**Exercise directions**
From the first line to the last, copy the listing exactly and omit the pictures.

**Data records**
**********
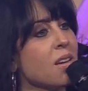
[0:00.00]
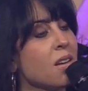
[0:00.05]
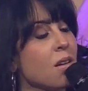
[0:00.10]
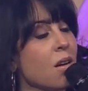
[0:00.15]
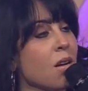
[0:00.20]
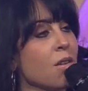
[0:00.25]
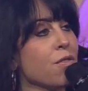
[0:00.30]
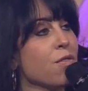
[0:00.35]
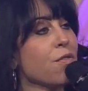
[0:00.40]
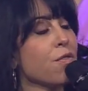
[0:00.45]
and
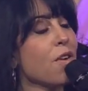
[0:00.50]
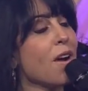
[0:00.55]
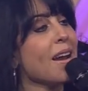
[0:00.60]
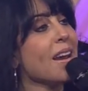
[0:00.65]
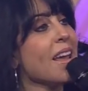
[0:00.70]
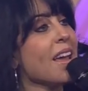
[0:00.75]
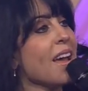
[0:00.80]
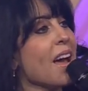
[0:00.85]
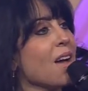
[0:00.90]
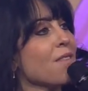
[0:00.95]
on
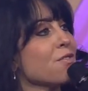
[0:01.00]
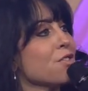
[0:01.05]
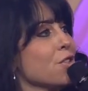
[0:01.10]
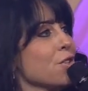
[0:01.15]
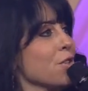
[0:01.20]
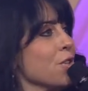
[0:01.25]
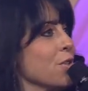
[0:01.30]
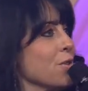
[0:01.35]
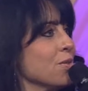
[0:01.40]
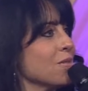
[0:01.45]
Friday
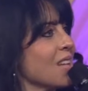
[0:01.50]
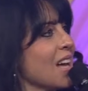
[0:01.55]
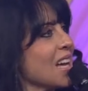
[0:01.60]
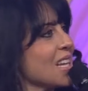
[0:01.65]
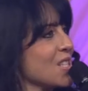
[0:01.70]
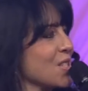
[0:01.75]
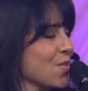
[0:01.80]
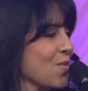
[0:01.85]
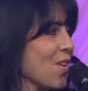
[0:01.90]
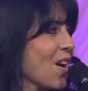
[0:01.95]
afternoon,
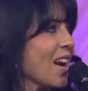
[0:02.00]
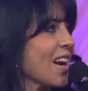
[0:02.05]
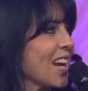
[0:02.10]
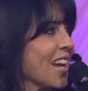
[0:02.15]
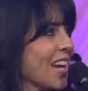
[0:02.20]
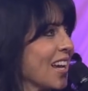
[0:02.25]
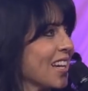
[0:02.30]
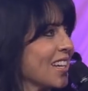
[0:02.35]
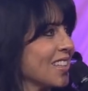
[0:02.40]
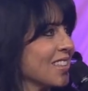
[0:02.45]
last
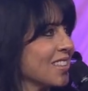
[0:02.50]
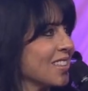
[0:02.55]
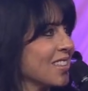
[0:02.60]
Friday,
**********
**Written solution**
[0:00.00]
[0:00.05]
[0:00.10]
[0:00.15]
[0:00.20]
[0:00.25]
[0:00.30]
[0:00.35]
[0:00.40]
[0:00.45]
and
[0:00.50]
[0:00.55]
[0:00.60]
[0:00.65]
[0:00.70]
[0:00.75]
[0:00.80]
[0:00.85]
[0:00.90]
[0:00.95]
on
[0:01.00]
[0:01.05]
[0:01.10]
[0:01.15]
[0:01.20]
[0:01.25]
[0:01.30]
[0:01.35]
[0:01.40]
[0:01.45]
Friday
[0:01.50]
[0:01.55]
[0:01.60]
[0:01.65]
[0:01.70]
[0:01.75]
[0:01.80]
[0:01.85]
[0:01.90]
[0:01.95]
afternoon,
[0:02.00]
[0:02.05]
[0:02.10]
[0:02.15]
[0:02.20]
[0:02.25]
[0:02.30]
[0:02.35]
[0:02.40]
[0:02.45]
last
[0:02.50]
[0:02.55]
[0:02.60]
Friday,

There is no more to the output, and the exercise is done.